*** Opening Data for this exercise ***

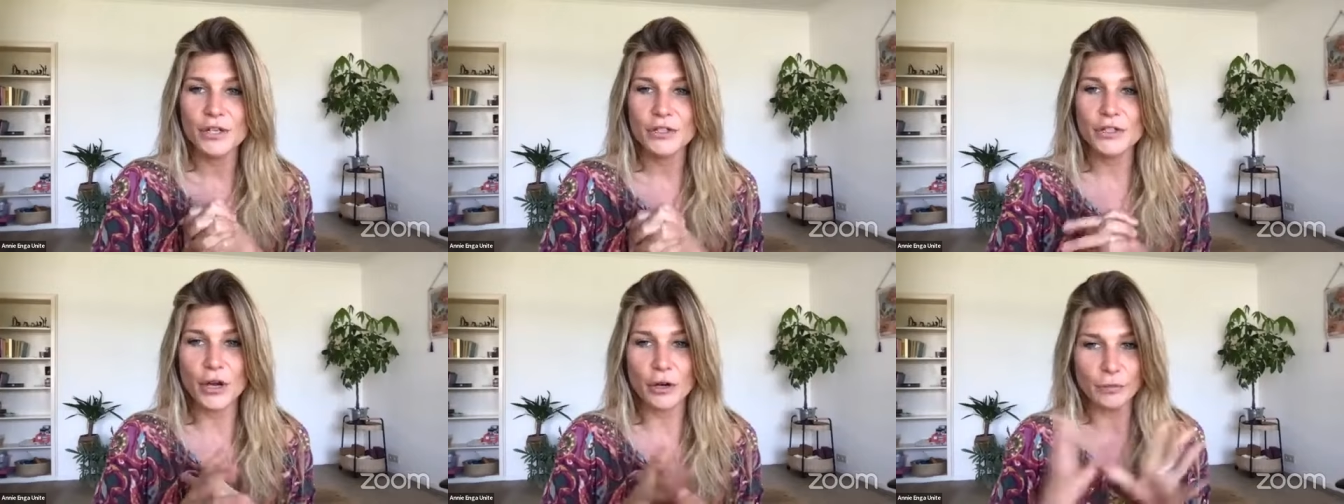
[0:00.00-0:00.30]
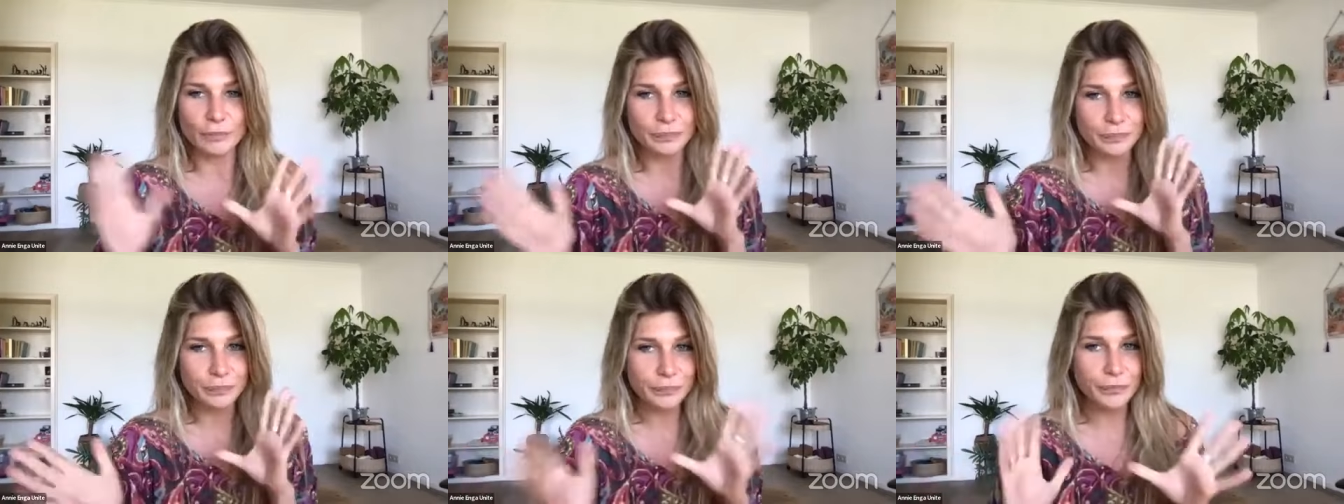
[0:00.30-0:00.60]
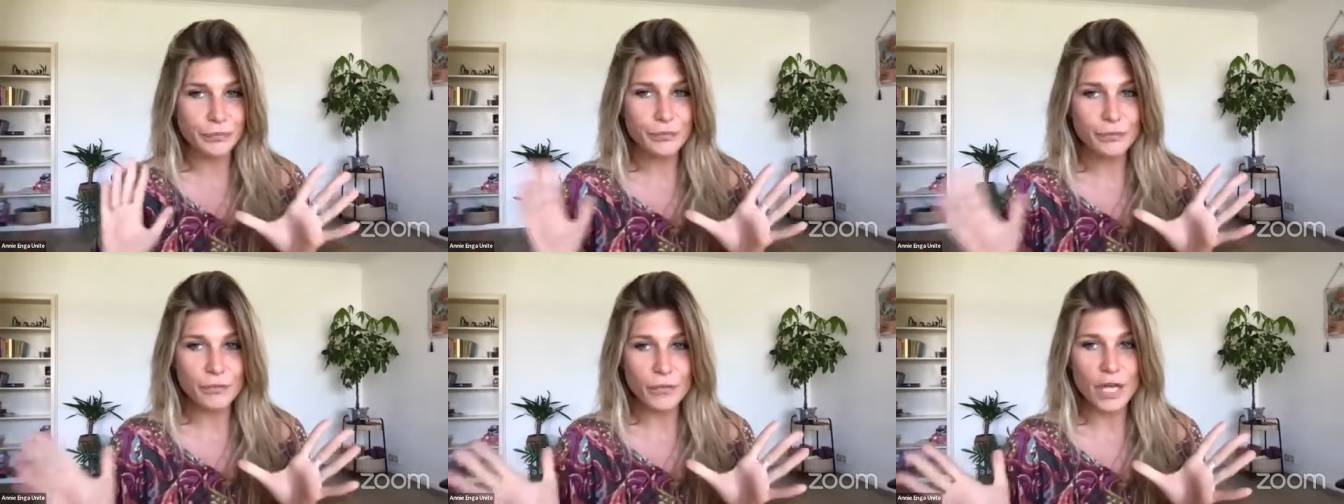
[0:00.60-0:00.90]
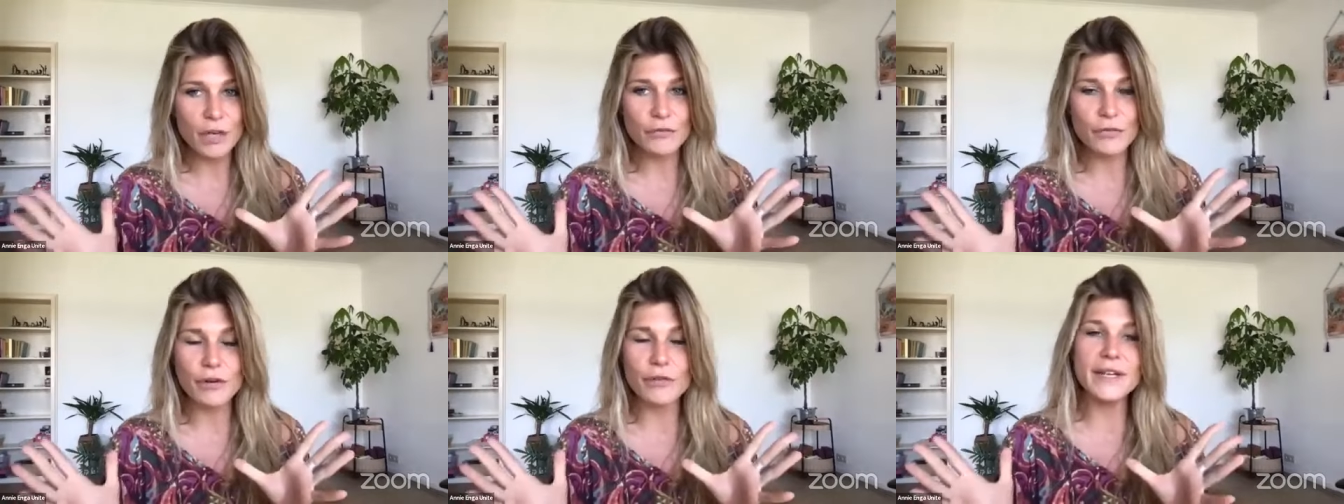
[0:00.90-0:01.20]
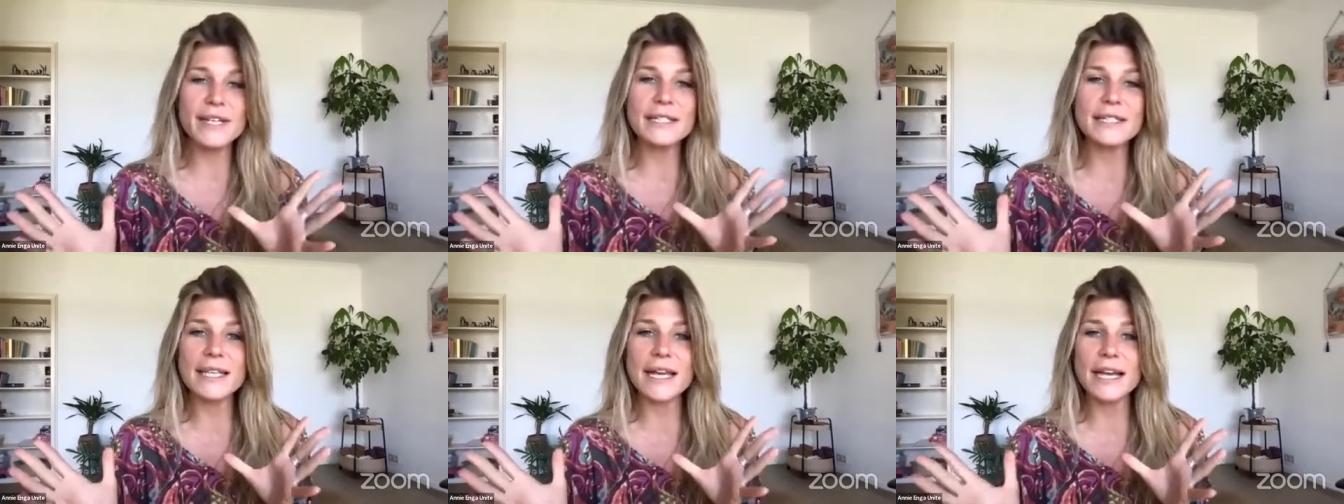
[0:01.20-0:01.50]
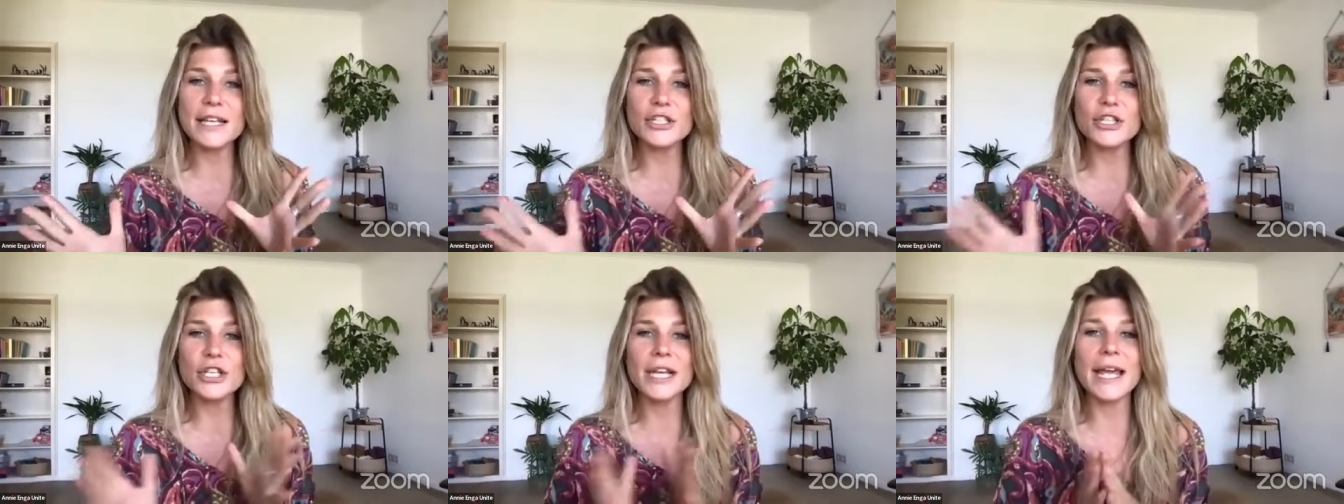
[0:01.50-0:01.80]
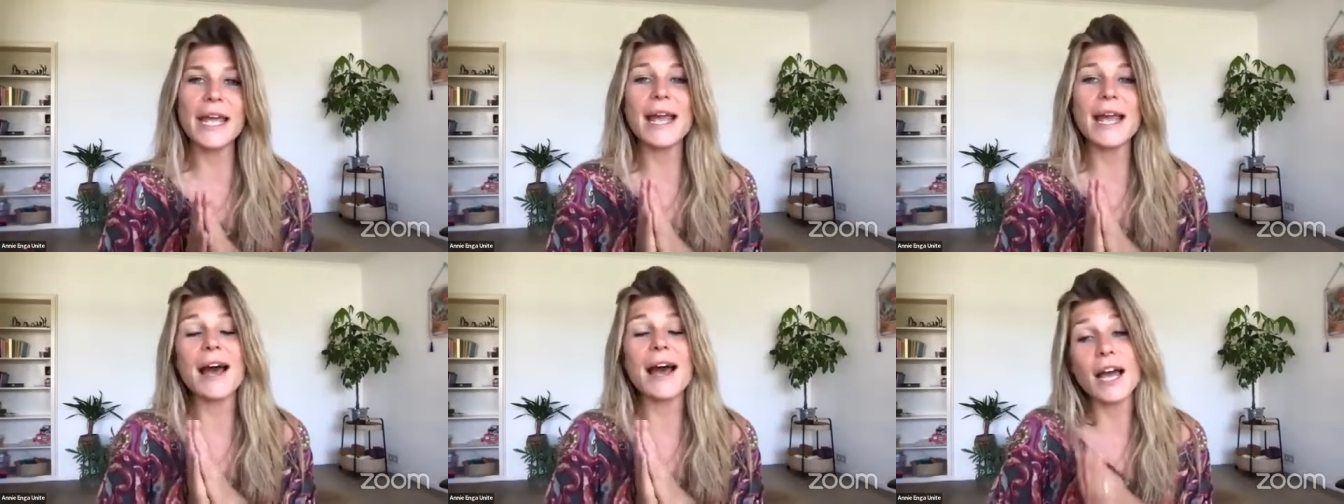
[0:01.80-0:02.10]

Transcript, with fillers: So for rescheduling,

*** Closing Data for this exercise ***
*** Opening Data for this exercise ***

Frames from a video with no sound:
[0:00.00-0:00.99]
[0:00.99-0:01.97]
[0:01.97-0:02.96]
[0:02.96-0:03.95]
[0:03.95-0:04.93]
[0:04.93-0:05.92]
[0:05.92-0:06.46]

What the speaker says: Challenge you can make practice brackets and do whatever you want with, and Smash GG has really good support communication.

*** Closing Data for this exercise ***

Instructions to follow: Report the number of lines in these entries that hold the word "with". Add nothing else.

Answer for this exercise: 3